[Your assignment]:
In the entries below, the lines from the one with "(0.00 s to 0.90 s)" through the one with "What the speaker" are to be copied exactly; both ends count.

[Recorded information]:
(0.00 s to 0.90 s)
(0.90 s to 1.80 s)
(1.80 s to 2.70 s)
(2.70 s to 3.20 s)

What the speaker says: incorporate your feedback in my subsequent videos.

---

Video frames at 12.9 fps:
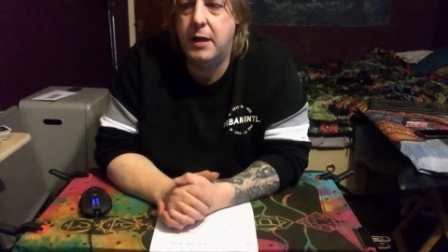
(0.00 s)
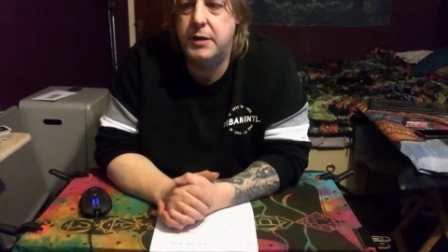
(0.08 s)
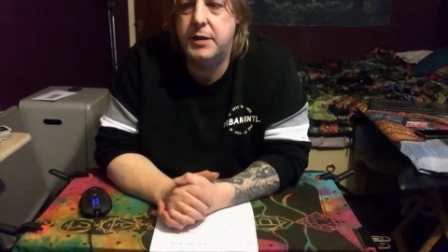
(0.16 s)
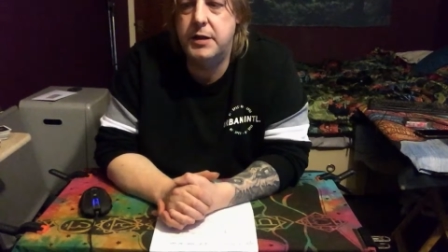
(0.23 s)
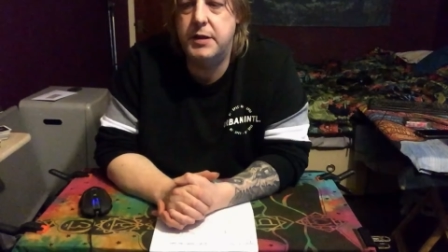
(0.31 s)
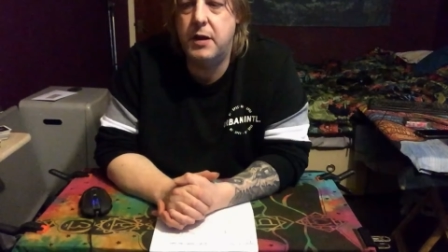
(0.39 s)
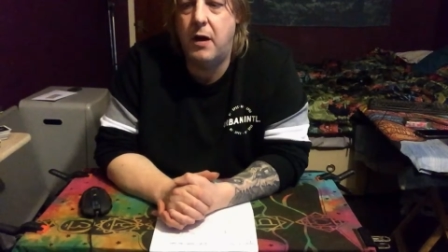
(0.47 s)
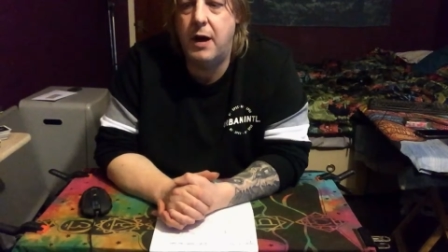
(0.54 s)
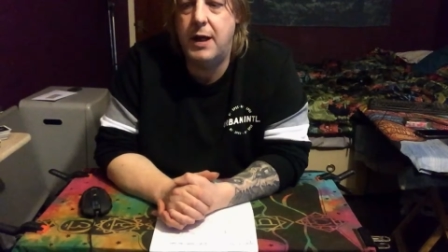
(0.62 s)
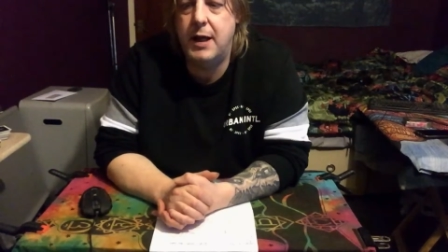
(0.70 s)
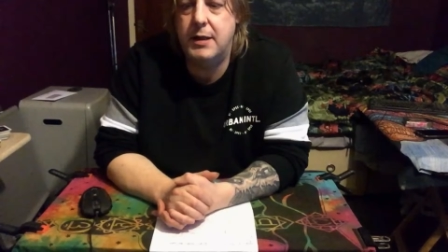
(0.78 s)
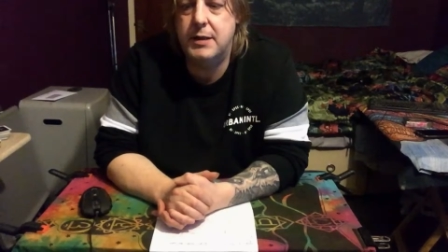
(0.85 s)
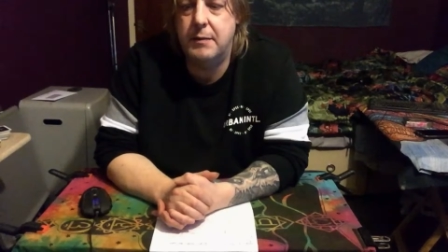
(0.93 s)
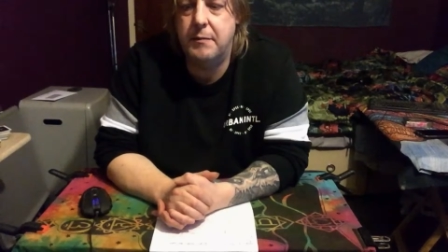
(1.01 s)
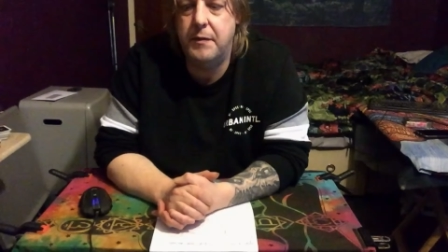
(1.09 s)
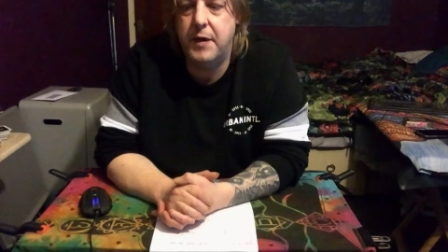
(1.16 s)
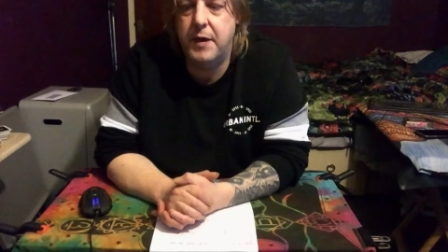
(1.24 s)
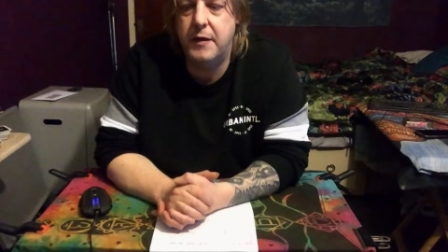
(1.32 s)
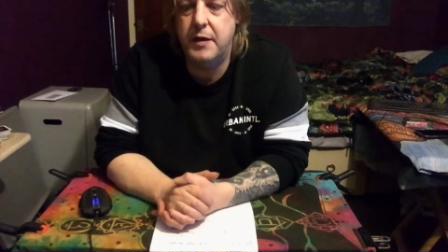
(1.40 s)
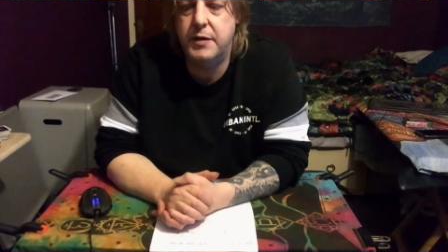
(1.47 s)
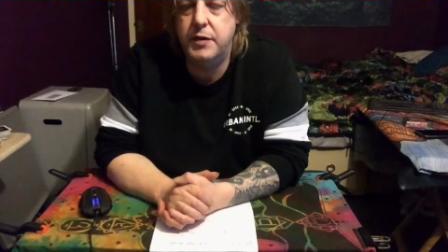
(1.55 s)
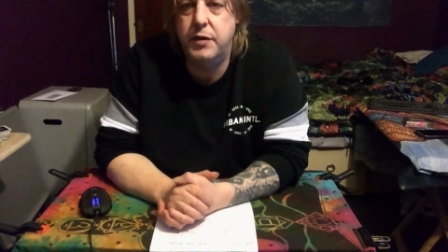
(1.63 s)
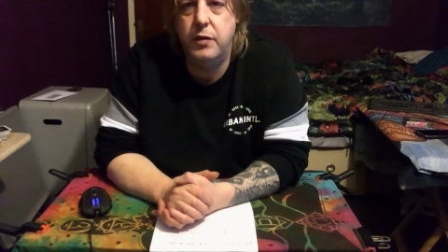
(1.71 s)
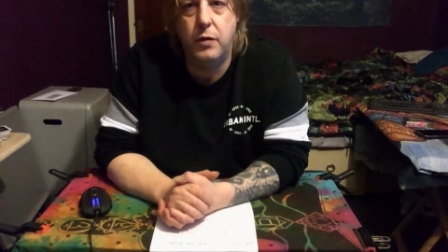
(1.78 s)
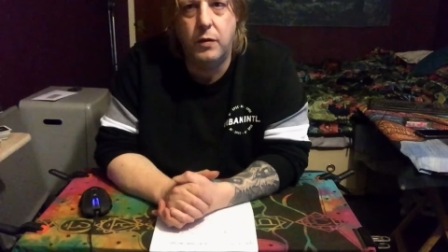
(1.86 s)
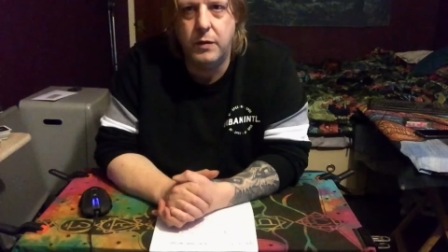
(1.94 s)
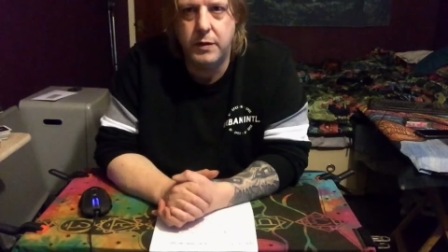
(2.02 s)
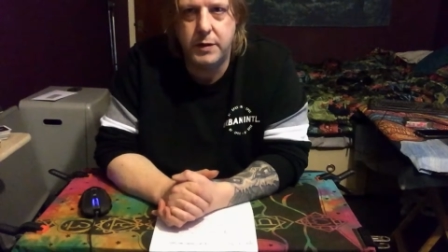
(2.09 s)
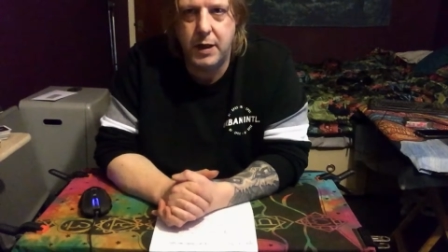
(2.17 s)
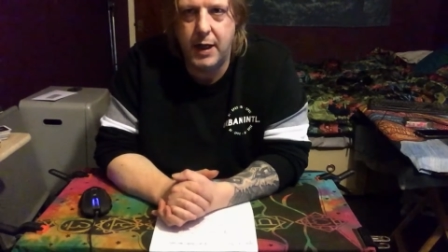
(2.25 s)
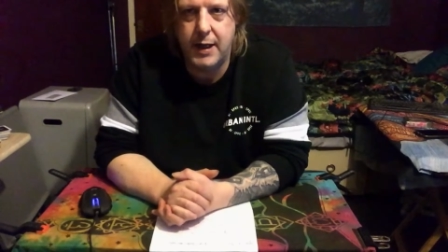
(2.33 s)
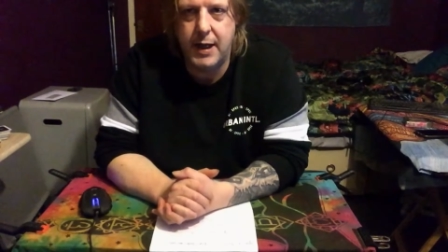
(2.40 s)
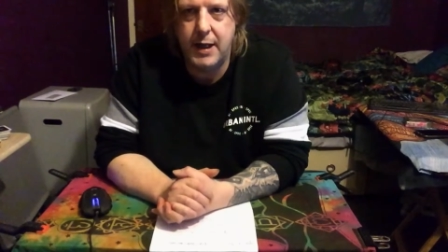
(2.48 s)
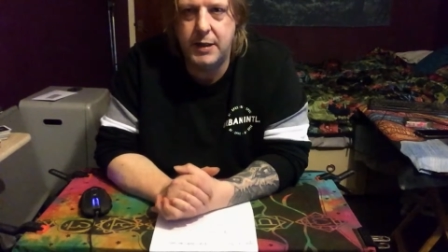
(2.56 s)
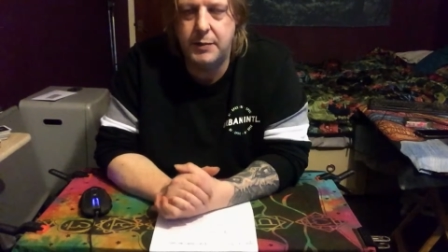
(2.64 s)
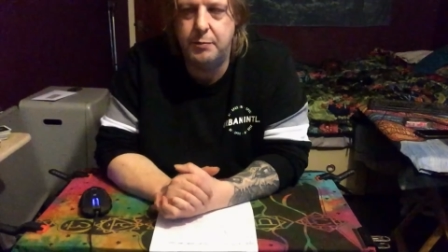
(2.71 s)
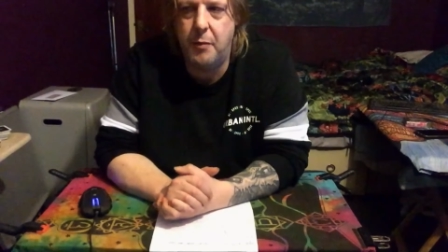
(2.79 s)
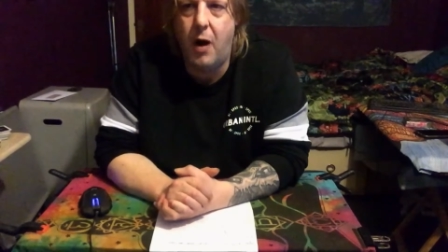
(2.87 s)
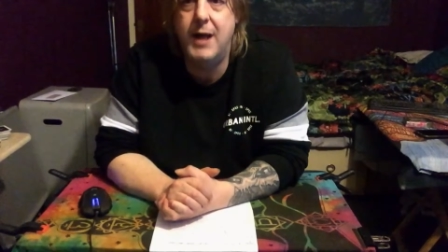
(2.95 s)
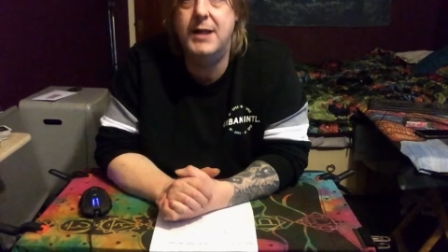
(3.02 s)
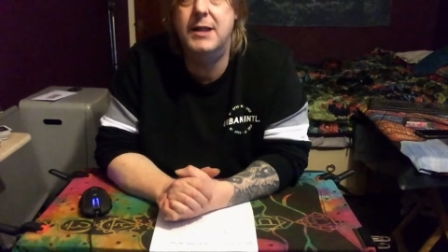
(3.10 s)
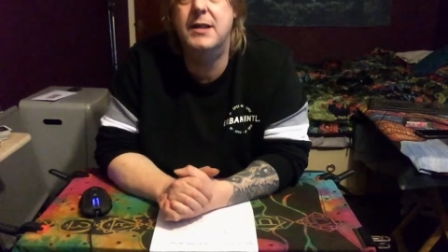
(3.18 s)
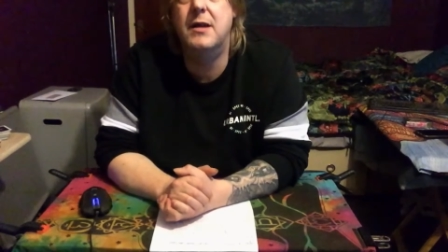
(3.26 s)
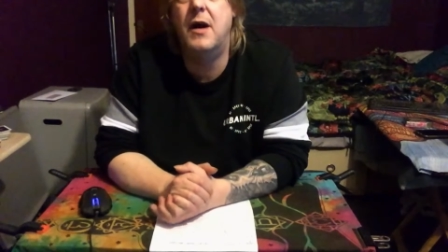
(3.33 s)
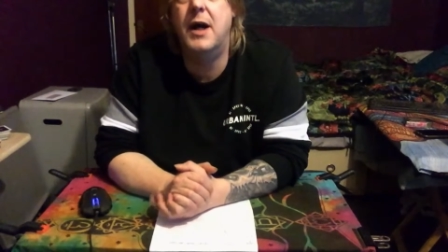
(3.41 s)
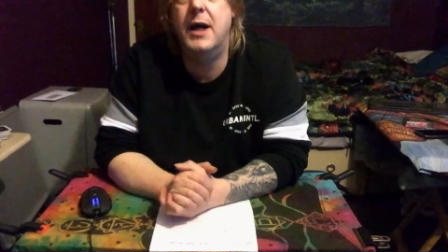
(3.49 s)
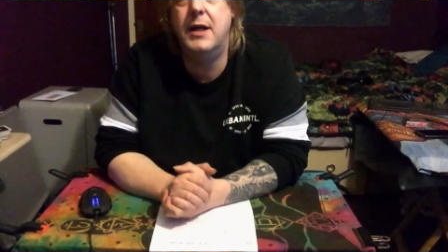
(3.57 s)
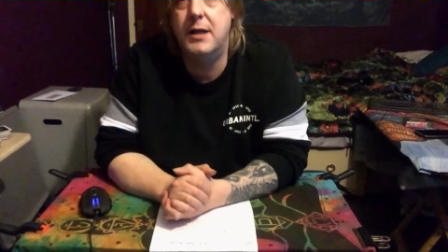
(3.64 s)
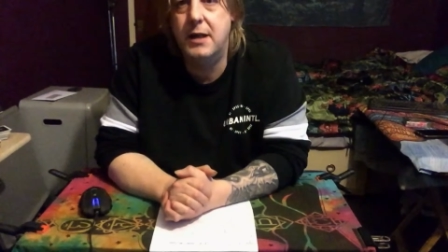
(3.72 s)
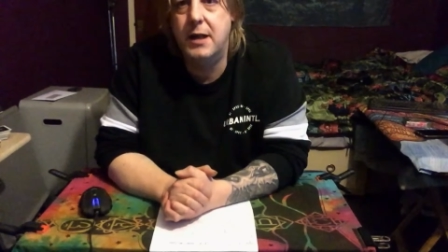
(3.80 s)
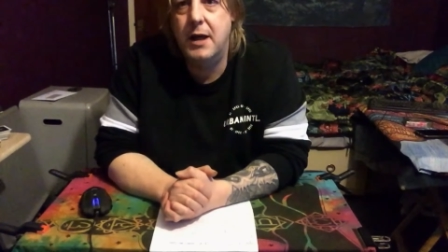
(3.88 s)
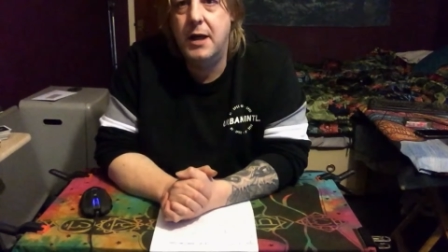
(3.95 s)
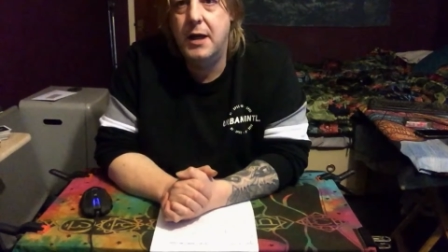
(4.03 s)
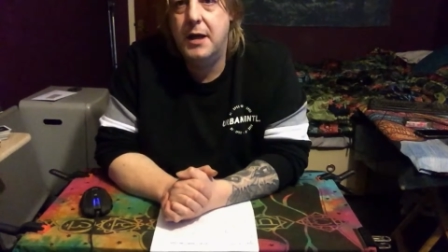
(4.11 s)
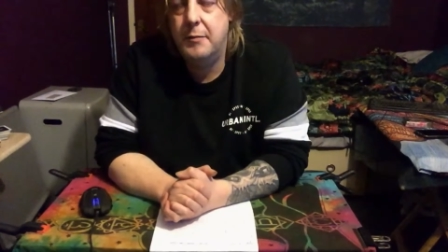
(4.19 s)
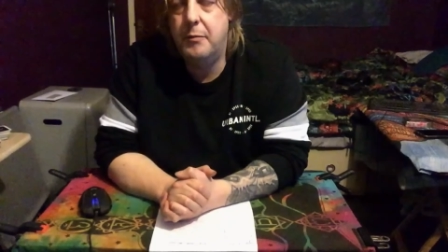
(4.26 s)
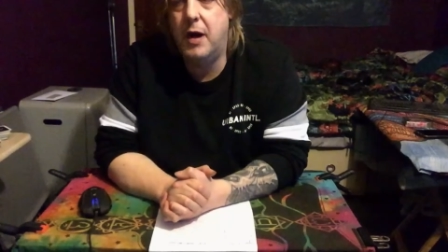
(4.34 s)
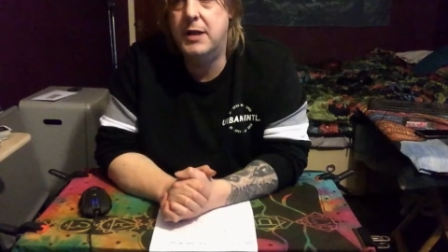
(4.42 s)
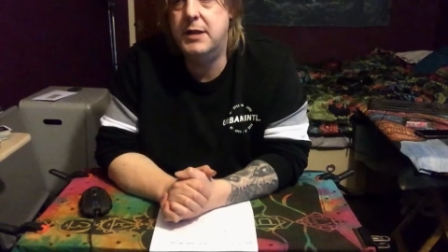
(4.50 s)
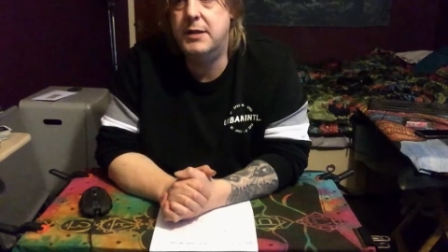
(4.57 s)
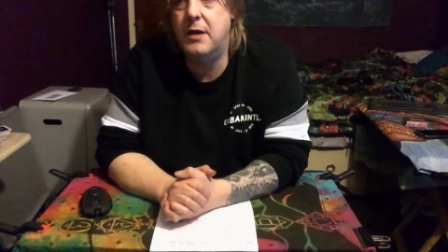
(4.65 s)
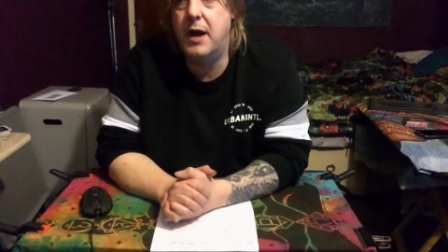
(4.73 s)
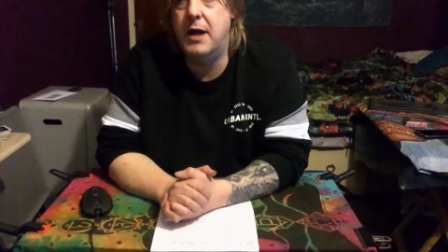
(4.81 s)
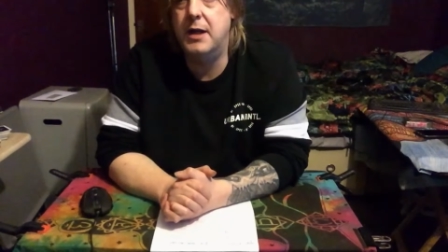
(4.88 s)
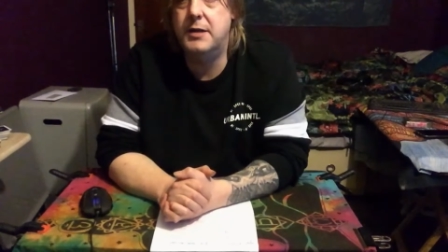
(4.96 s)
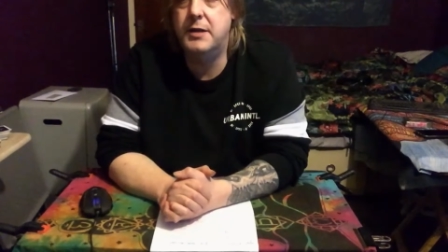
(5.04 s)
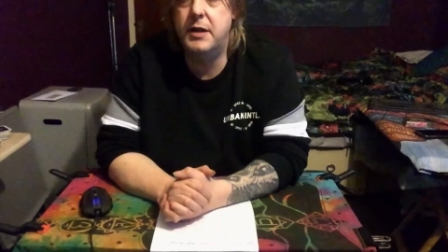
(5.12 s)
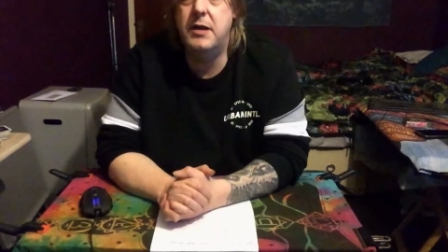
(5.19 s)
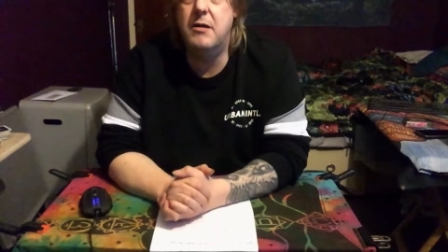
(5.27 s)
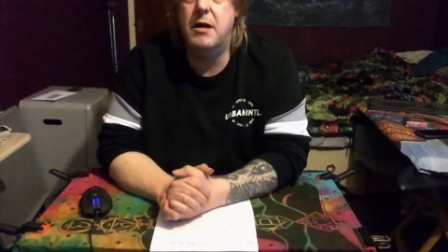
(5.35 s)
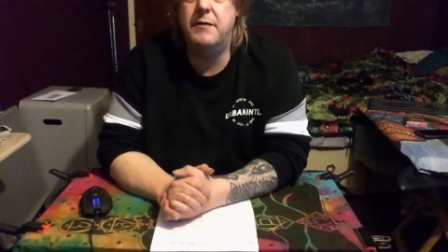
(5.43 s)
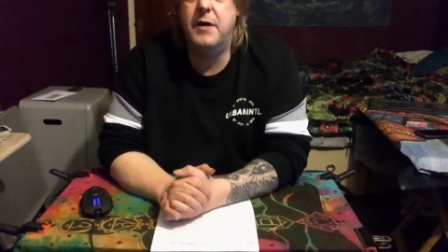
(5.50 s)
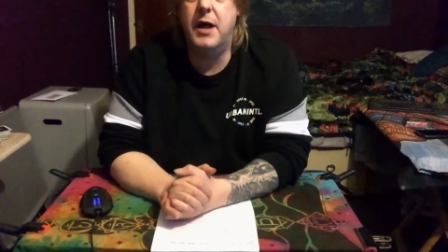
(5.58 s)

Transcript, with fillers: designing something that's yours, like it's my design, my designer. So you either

[Answer to the exercise]:
(0.00 s to 0.90 s)
(0.90 s to 1.80 s)
(1.80 s to 2.70 s)
(2.70 s to 3.20 s)

What the speaker says: incorporate your feedback in my subsequent videos.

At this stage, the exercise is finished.